Later this legislative session, lawmakers are likely to consider bills that could give segments of Maine’s well-established medical marijuana industry a potentially lucrative toehold in the recreational market. Supporters hope that Maine will follow the lead of states such as Colorado and Oregon, which allowed medical marijuana businesses to offer “early sales” of cannabis products to adults while policymakers worked out the details of licensing new businesses catering to recreational users.
But questions about who would qualify to participate in the temporary “early sales” marketplace could fan long-standing tensions between the few large, tightly regulated dispensaries in Maine and the state’s thousands of small, individual “caregiver” suppliers of medical marijuana.

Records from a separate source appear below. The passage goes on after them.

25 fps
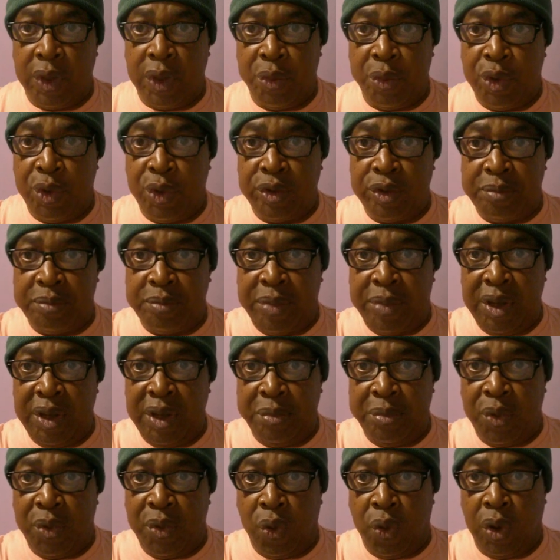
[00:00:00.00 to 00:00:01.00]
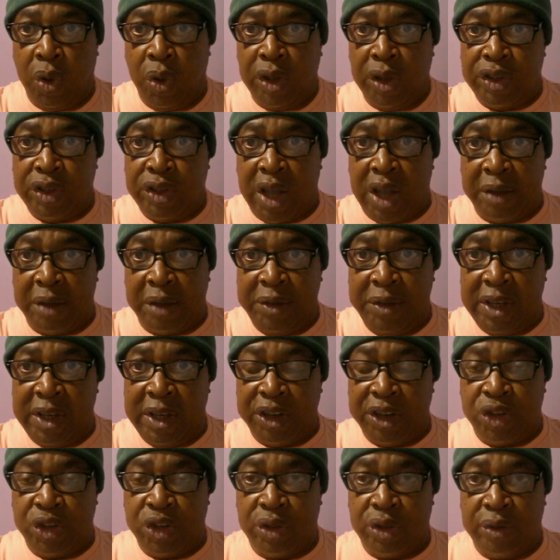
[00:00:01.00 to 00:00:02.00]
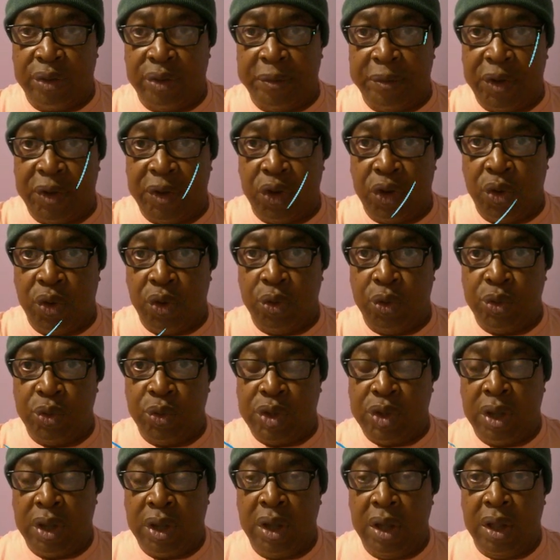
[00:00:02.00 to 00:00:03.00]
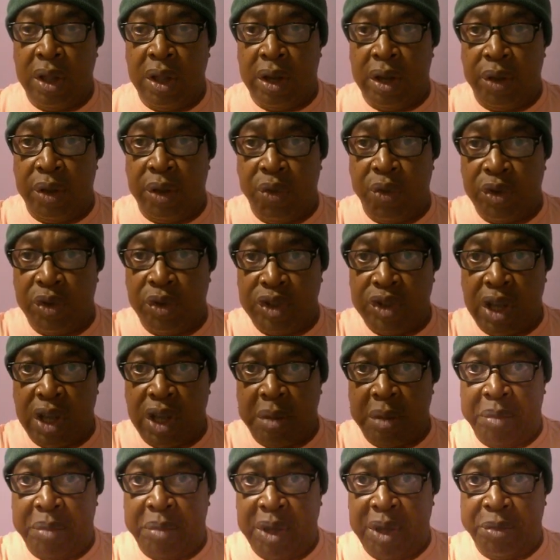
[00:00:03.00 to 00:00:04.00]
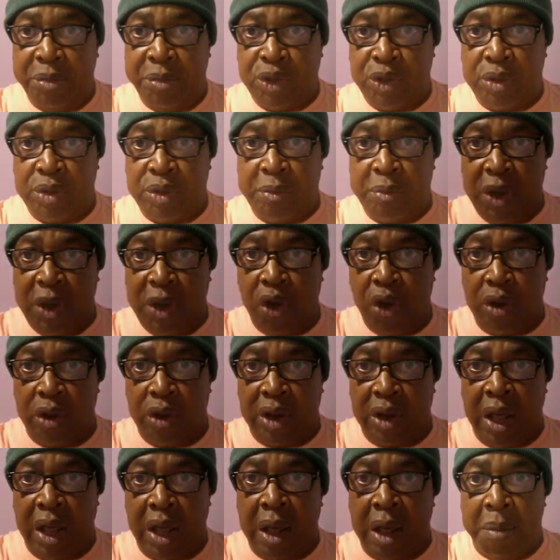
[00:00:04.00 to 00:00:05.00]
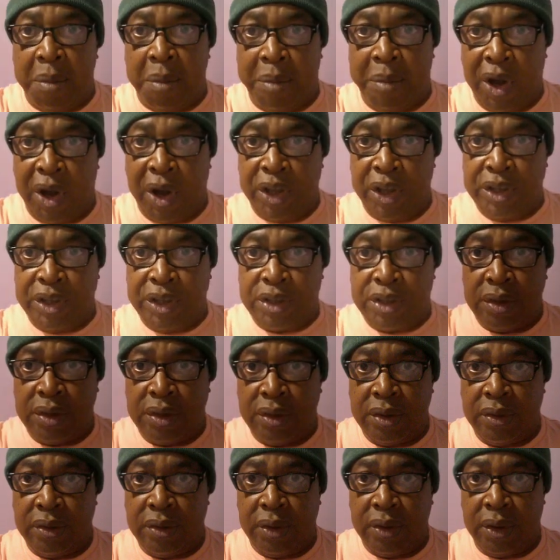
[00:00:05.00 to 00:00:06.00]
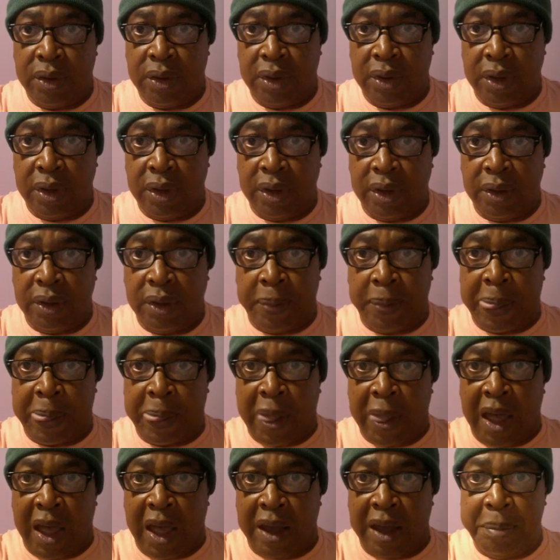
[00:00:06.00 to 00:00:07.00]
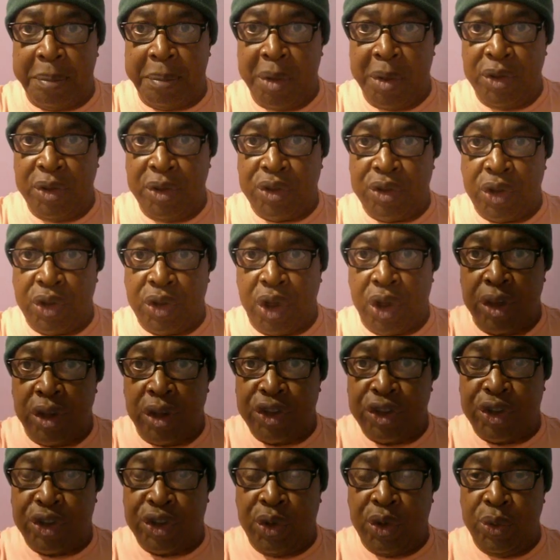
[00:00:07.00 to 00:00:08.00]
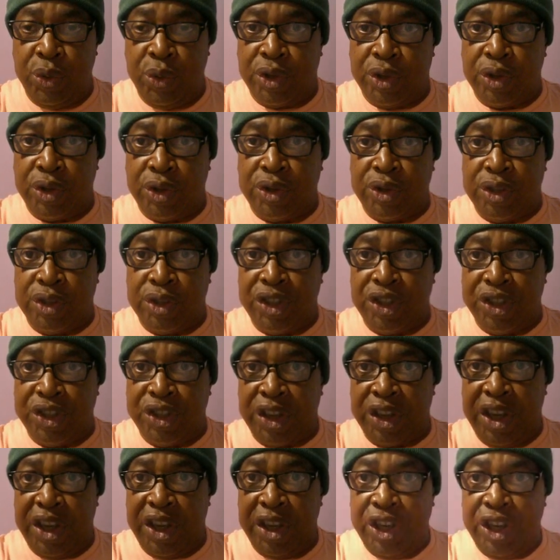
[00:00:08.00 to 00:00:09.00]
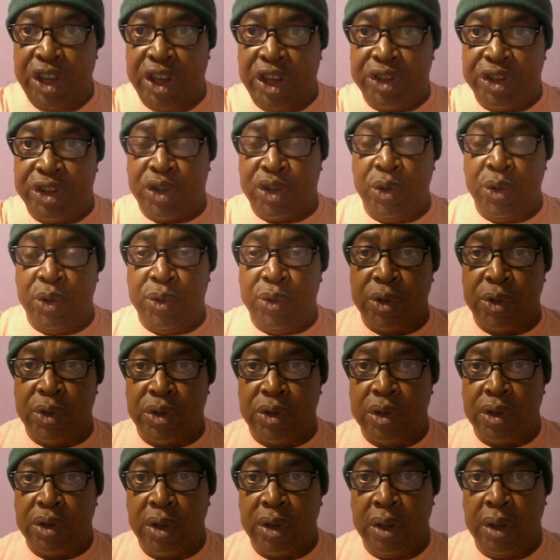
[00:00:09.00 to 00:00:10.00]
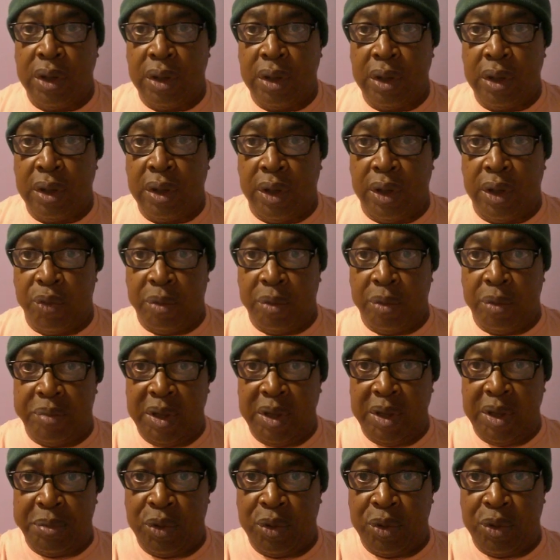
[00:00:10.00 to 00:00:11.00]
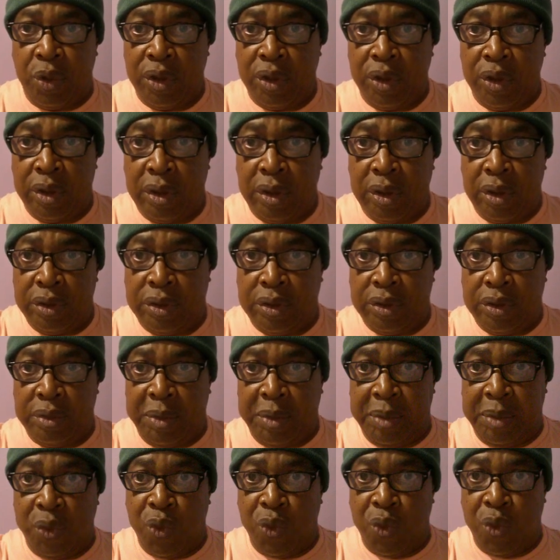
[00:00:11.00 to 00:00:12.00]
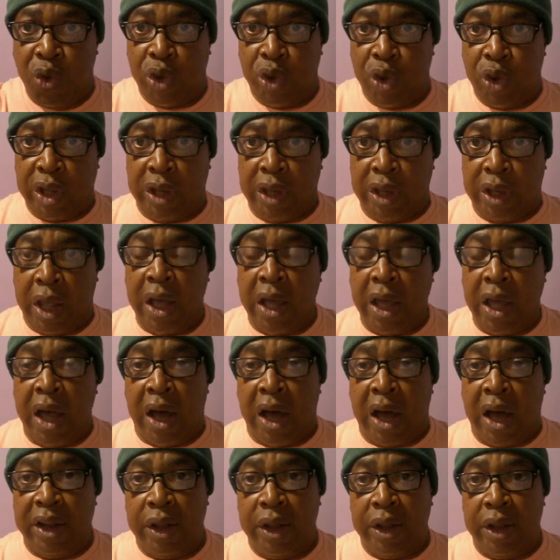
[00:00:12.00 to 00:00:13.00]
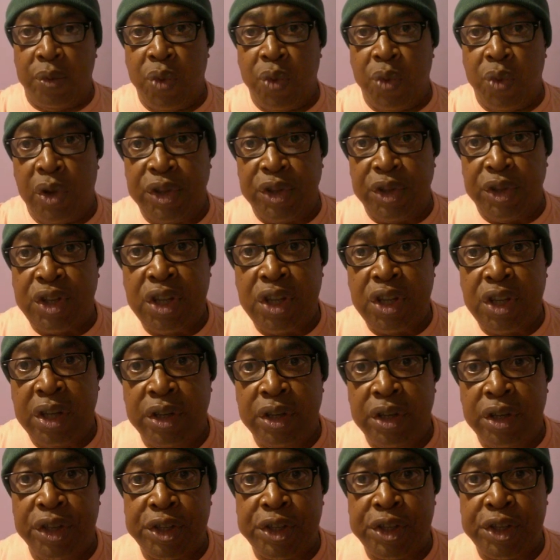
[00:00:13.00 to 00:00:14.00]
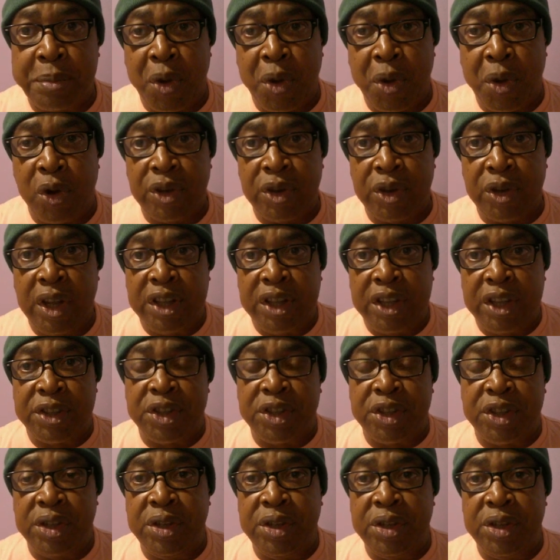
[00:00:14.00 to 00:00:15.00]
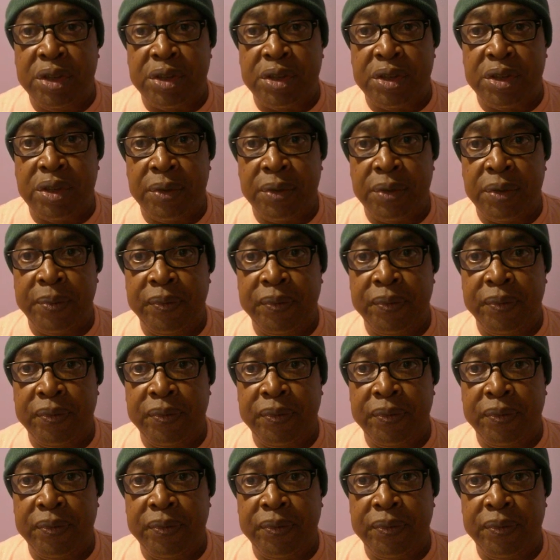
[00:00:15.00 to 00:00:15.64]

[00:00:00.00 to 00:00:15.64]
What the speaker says: They want people to have electric vehicles. They want people to be on bikes and motor scooters, these e-scooters. They want people to be walking, and they want these smart cities.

“It has to be an equal playing field,” said Paul McCarrier, the president of Legalize Maine. He wants to ensure that caregivers – not just dispensaries – have an opportunity to participate.
Marijuana became legal for adults age 21 and over in Maine on Jan. 30. But the state is not required to begin accepting applications for retail marijuana sales licenses until February 2018 in order to give agencies and lawmakers time to draft rules and enforcement policies.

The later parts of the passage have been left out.